(How can/What should) I implement a database that scales to the upper tens of thousands requests/second?

views:

654

answers:

+6 Q:

(How can/What should) I implement a database that scales to the upper tens of thousands requests/second?

By Upper tens of thousands requests/second I want to see 60,000 -> +90,000 requests/second.

My Setup consists of the following:

user ---> web app --> message queue --> parser --> database?

I should mention that the parser currently can parse/stuff around 18750 records/second using COPY so we are limited on that end until we start adding more parsers -- this isn't a huge concern for me now.

I have a system that requires the ability to bulk upload as fast as I can as many records as I can. This same system (or it can be different depending on how you would approach it) should be able to respond to analytical type queries such as this:

wonq = "select sum(amount) from actions where player = '@player' and " +
       "(type = 'award' or type = 'return') and hand = hand_num"
lostq = "select sum(amount) from actions where player = 'player' and " +
        "type != 'award' and type != 'return' and hand = hand_num"

.....10-15 thousand times (PER USER) since they are keyed off to another table. Needless to say we paginate these results at 10/page for now.

I've looked at the following: (assuming these are all on the same server)

mysql (reg. run of the mill rdbms) -- was able to get into the 15-20 thousand requests/second range; under current conditions if we try to scale this out we need a seperate host/database everytime we need to scale -- this is not doable
couchdb (document oriented db) -- didn't break 700 requests/second; I was really hoping this was going to save our ass -- not a chance!
vertica (columnar oriented db) -- was hitting 60000 request/second, closed source, very pricey; this is still an option but I personally did not like it at all
tokyocabinet (hash based db) -- is currently weighing in at 45,000 inserts/second and 66,000 selects/second; yesterday when I wrote this I was using a FFI based adapater that was performing at around 5555 requests/second; this is by-far THE fastest most awesome database I've seen yet!!
terracotta -- (vm cluster) currently evaluating this along with jmaglev (can't wait until maglev itself comes out) -- this is THE SLOWEST!

maybe I'm just approaching this problem wrong but I've ALWAYS heard that RDBMS were slow as all hell -- so where are these super fast systems that I've heard about?

Testing Conditions::

Just so ppl know my specs on my dev box are:

dual 3.2ghz intel, 1 gig ram

Mysql mysql.cnf edits were:

key_buffer = 400M               # was 16M
innodb_log_file_size = 100M     # non existent before
innodb_buffer_pool_size = 200M  # non existent before

UPDATE::

It turns out that terracotta might have a place in our application structure but it flat out WILL NOT be replacing our database anytime soon as it's speeds are terrible and it's heap utilization sucks.

On the other hand, I was very happy to see that tokyocabinet's NON-FFI ruby library (meaning tyrant/cabinet) is super fast and right now that is first place.

+5 A:

For crazy-big scalability, you'll want to focus on two things:

Sharding: Split your data set into groups that don't overlap.
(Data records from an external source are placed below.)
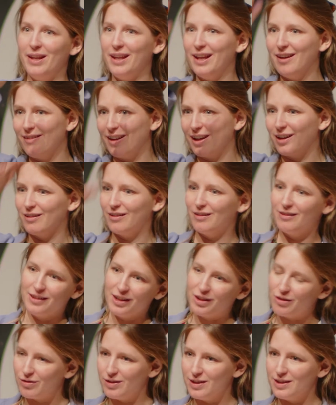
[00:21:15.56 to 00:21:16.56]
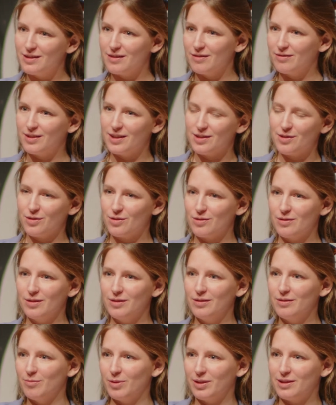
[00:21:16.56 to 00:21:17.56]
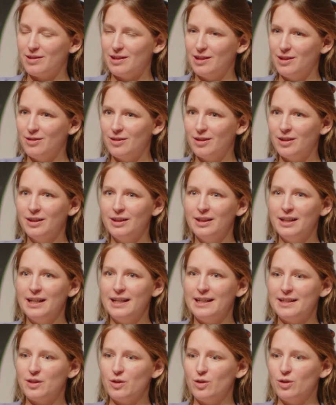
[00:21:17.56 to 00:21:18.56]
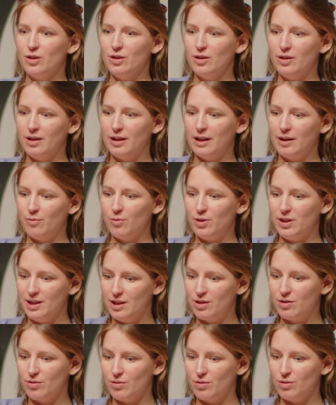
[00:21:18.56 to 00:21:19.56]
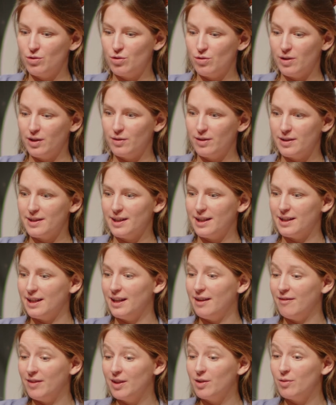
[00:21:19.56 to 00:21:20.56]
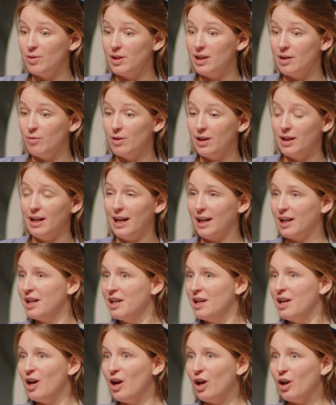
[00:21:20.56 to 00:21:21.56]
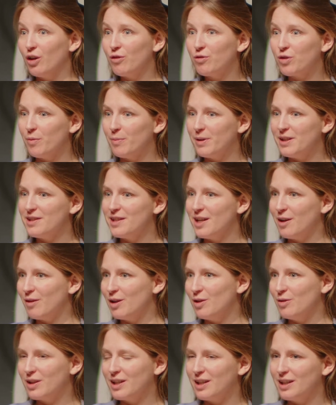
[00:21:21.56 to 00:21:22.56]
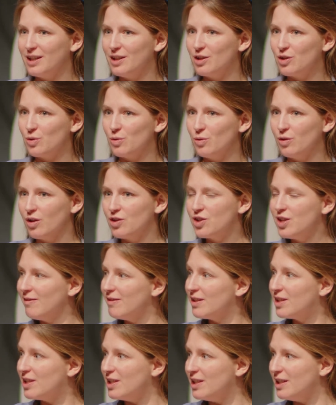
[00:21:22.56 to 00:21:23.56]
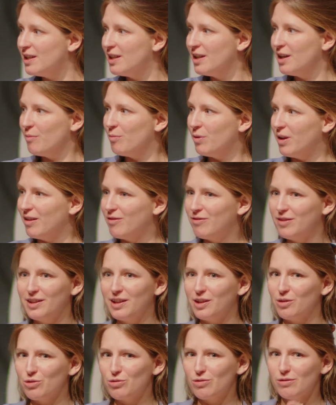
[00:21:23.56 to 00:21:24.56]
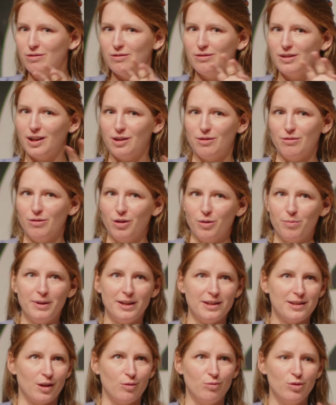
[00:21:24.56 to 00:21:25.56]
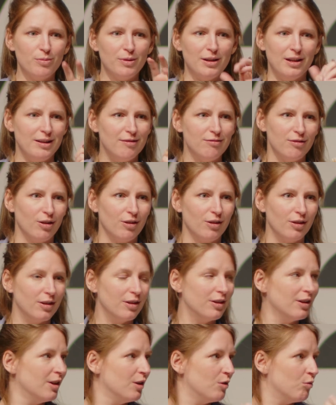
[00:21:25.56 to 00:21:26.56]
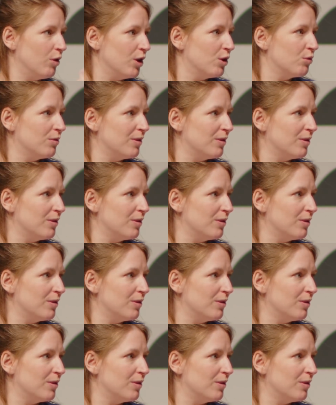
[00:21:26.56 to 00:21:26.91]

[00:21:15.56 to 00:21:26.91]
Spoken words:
have like a decrease of testosterone, but it's linear. So we need to address that. And I think we like a lot of companies now are looking into longevity, but I think they also look at the wrong place. Like women live longer. Why do we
Have an easy, fast way to map from a request to a server. (Player starting with a-f, server 1; g-q, server 2... etc...)
Caching: Use Memcache to remember the output of some really common select queries, so you don't have to go to disk as often.

ojrac 2009-02-17 23:12:35

+1 A:

Well the big player in the game is Oracle but thats big bucks.

If you want to go cheap then you will have to pay the price in a different terms:

by partioning the DB across multiple instances and distributing the load.
Potentially caching results so actual DB access is reduced.

Martin York 2009-02-17 23:17:27

user ---> web app --> message queue --> parser --> database?

What do you need the message queue for? Those are a big performance issue normally.

Andomar 2009-02-17 23:25:16

good question, however, the message queue adds almost NO noticeable performance hit... the reason it is there is because eventually we want to have multiple parsers pulling from it and I want the jobs from the web server to be IMMEDIATELY thrown in the queue so the web server can do it's best

feydr 2009-02-18 00:33:07

Sharding and caching as ojrac said.

Another option is to take a step back and figure out to do the work with less queries! From the little information you gave I can't help but think "there must be a better way". From the examples you gave some summary tables (with optional caching) might be an easy win.

Hypertable etc gives better performance for some data access patterns, but yours sound very suited for the typical databases.

And yeah, CouchDB is disappointingly slow.

Ask Bjørn Hansen 2009-02-18 00:21:10

had no idea CouchDB was so weak! I imagined it was atleast like 10k

Robert Gould 2009-02-18 01:28:50

we have done summary tables in the past which more or less worked, however as of right now I'm back to bare-bones "how fast can we throw stuff in and grab it out"

feydr 2009-02-18 16:22:03

have you tried postgresql? it should be faster than mysql. but anyhow, you would need to balance the load over multiple servers (split database). you can have multiple databases (e.g. for each client) and then one centralized one that will sync with those small ones...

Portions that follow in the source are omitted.